Exercise description: Print each entry precisely; exclude the pictures.

-=-=-

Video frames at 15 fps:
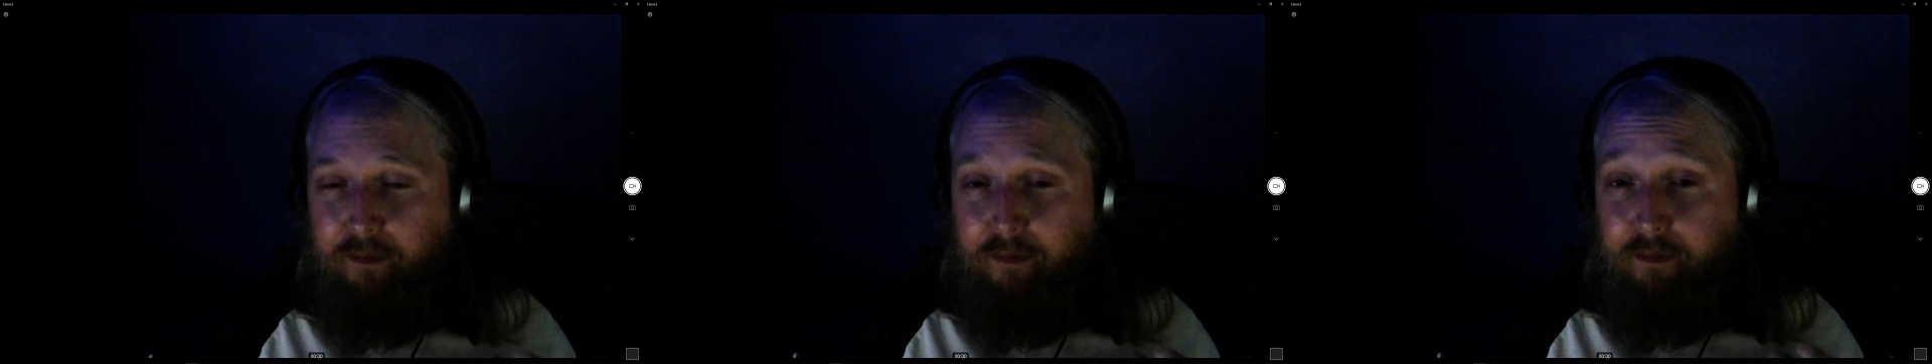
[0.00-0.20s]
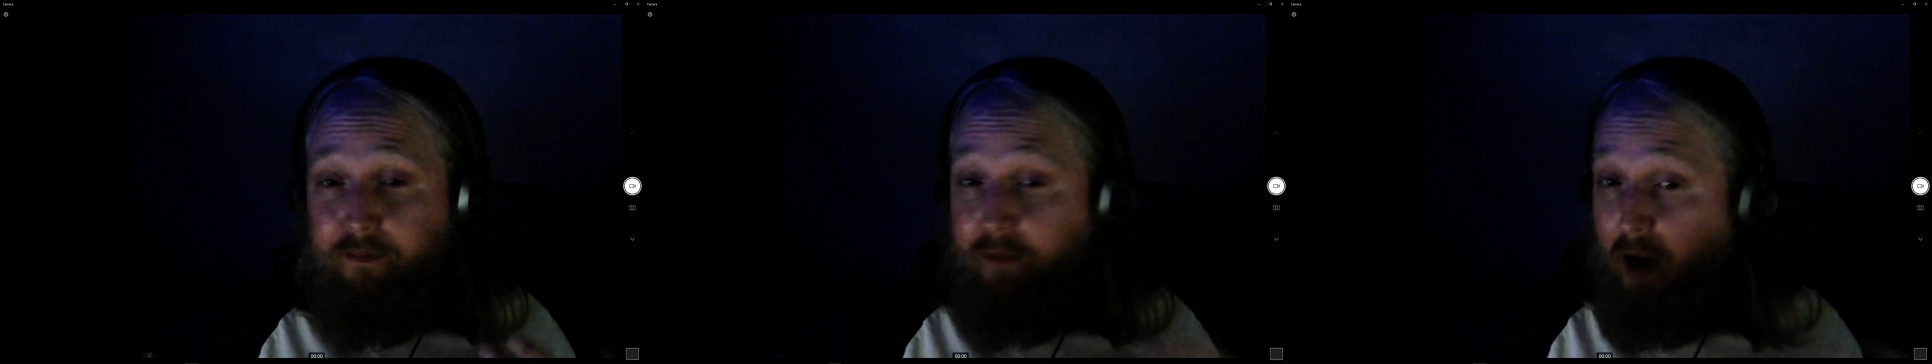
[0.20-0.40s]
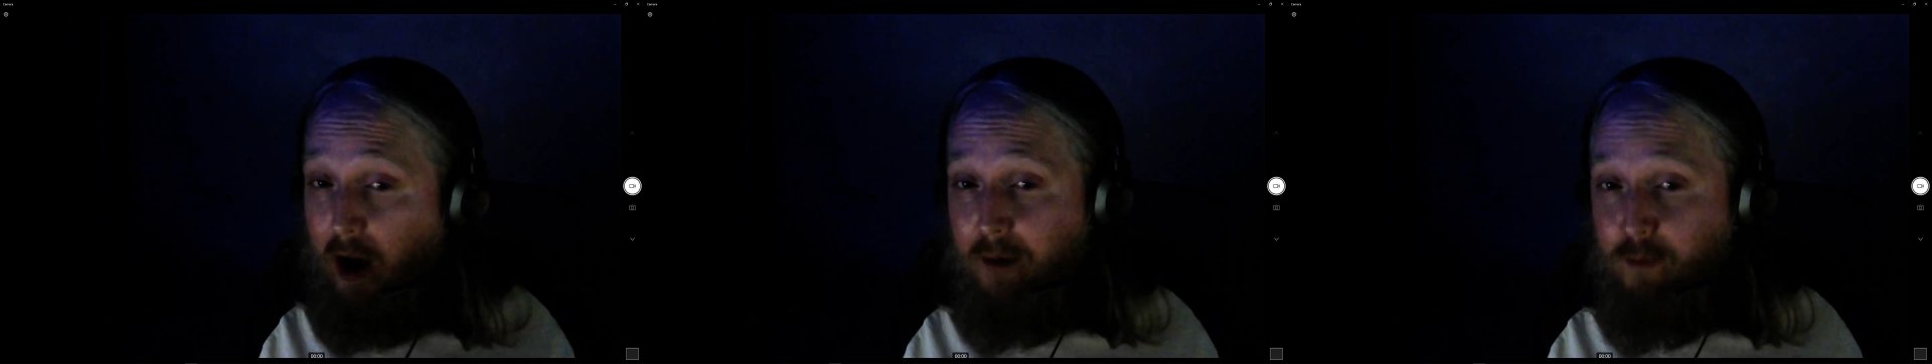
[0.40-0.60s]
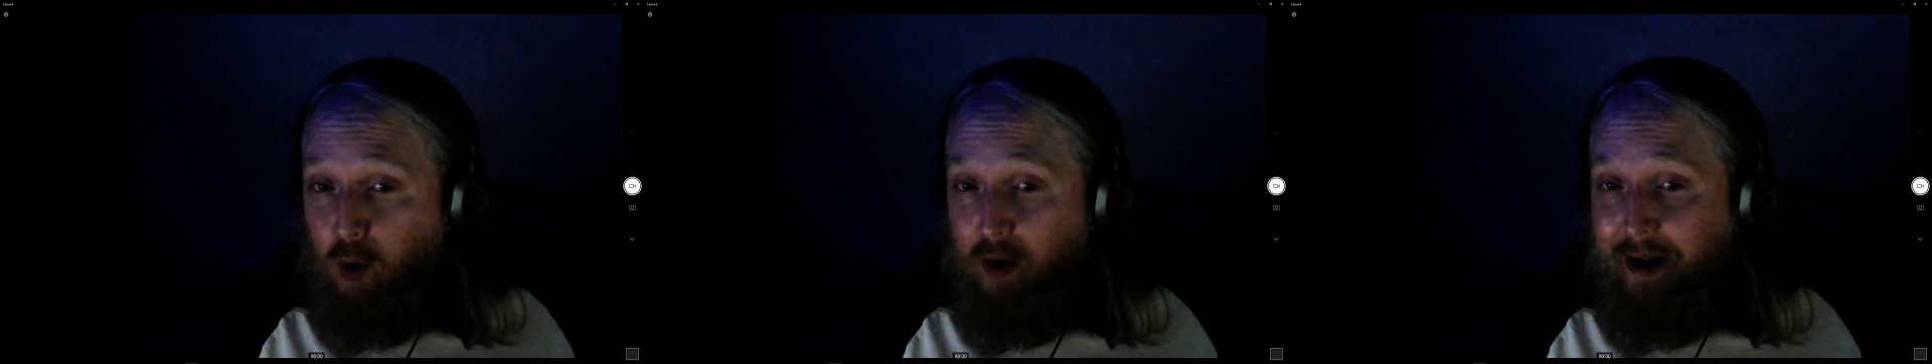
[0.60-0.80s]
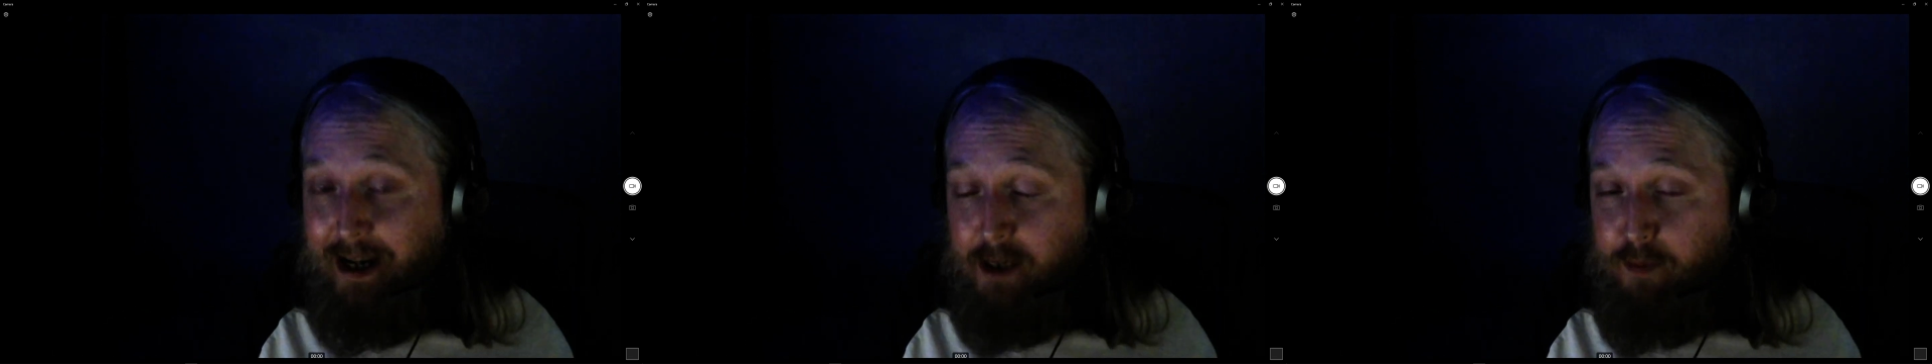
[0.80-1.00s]
now I'm not
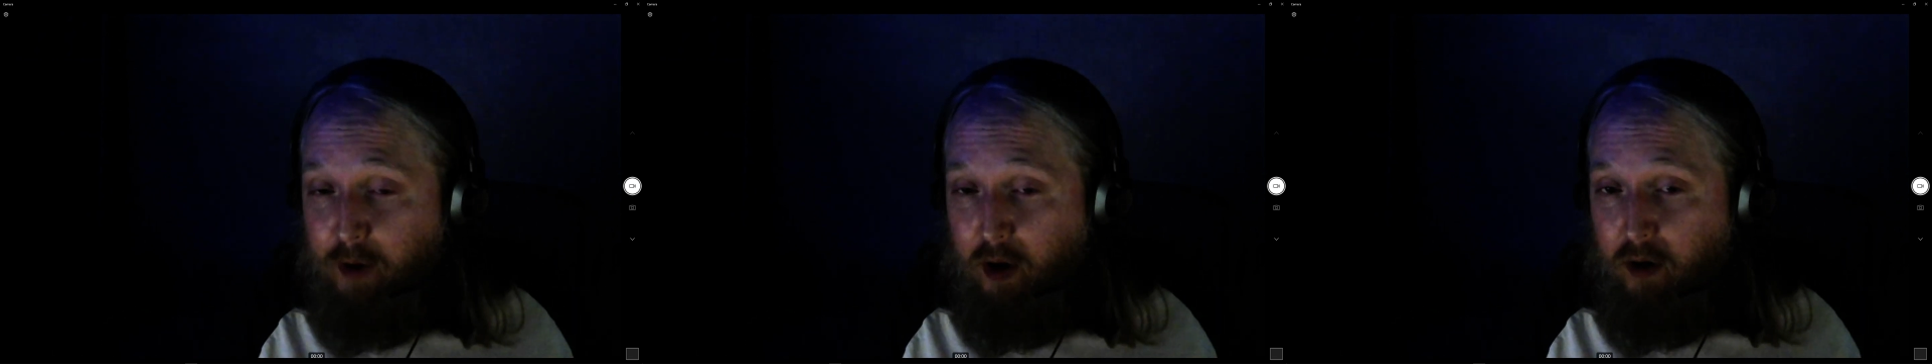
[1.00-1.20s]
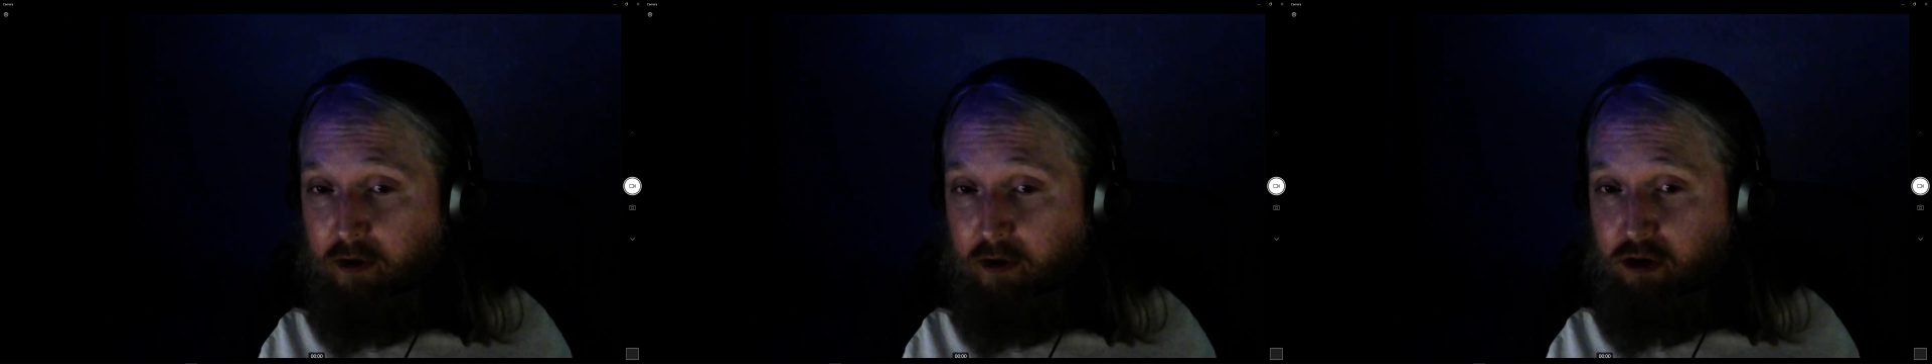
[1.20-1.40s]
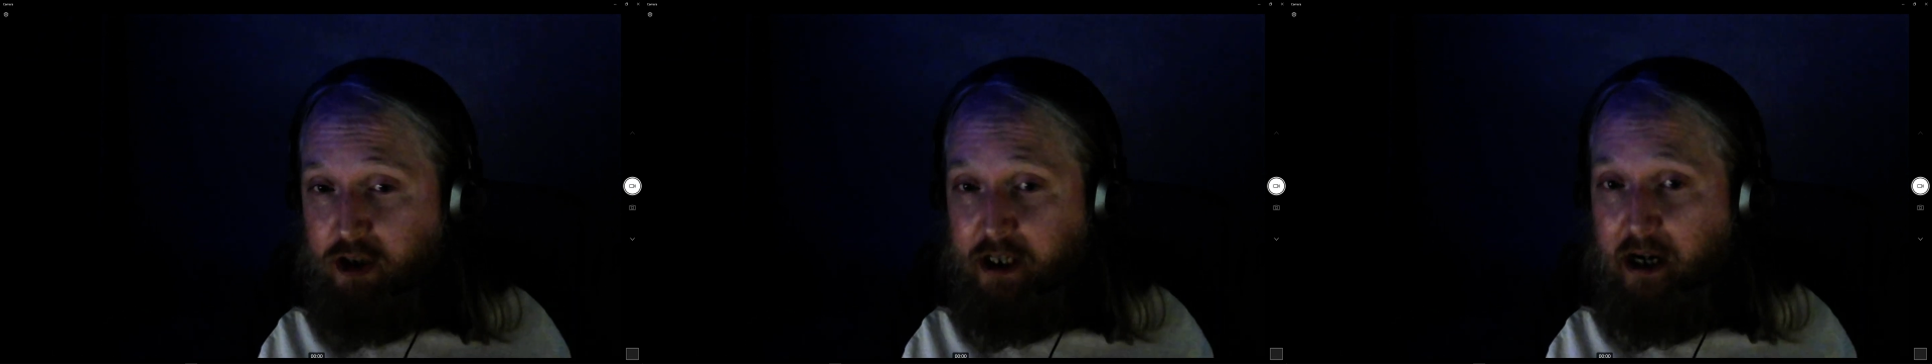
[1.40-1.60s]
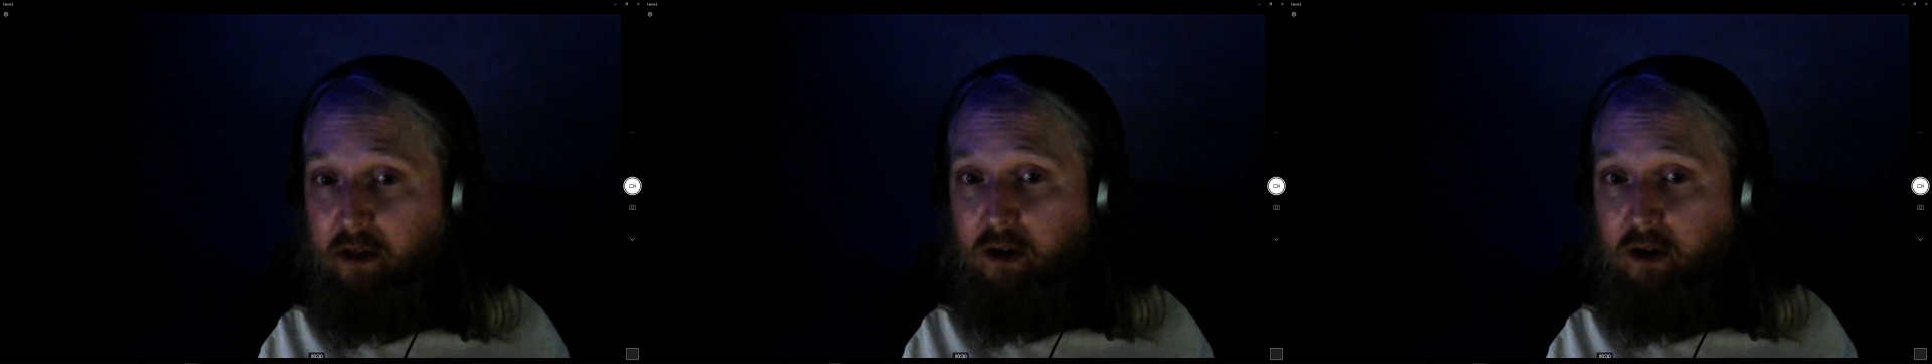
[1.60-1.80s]
an expert on Christian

-=-=-

Expected answer:
Video frames at 15 fps:
[0.00-0.20s]
[0.20-0.40s]
[0.40-0.60s]
[0.60-0.80s]
[0.80-1.00s]
now I'm not
[1.00-1.20s]
[1.20-1.40s]
[1.40-1.60s]
[1.60-1.80s]
an expert on Christian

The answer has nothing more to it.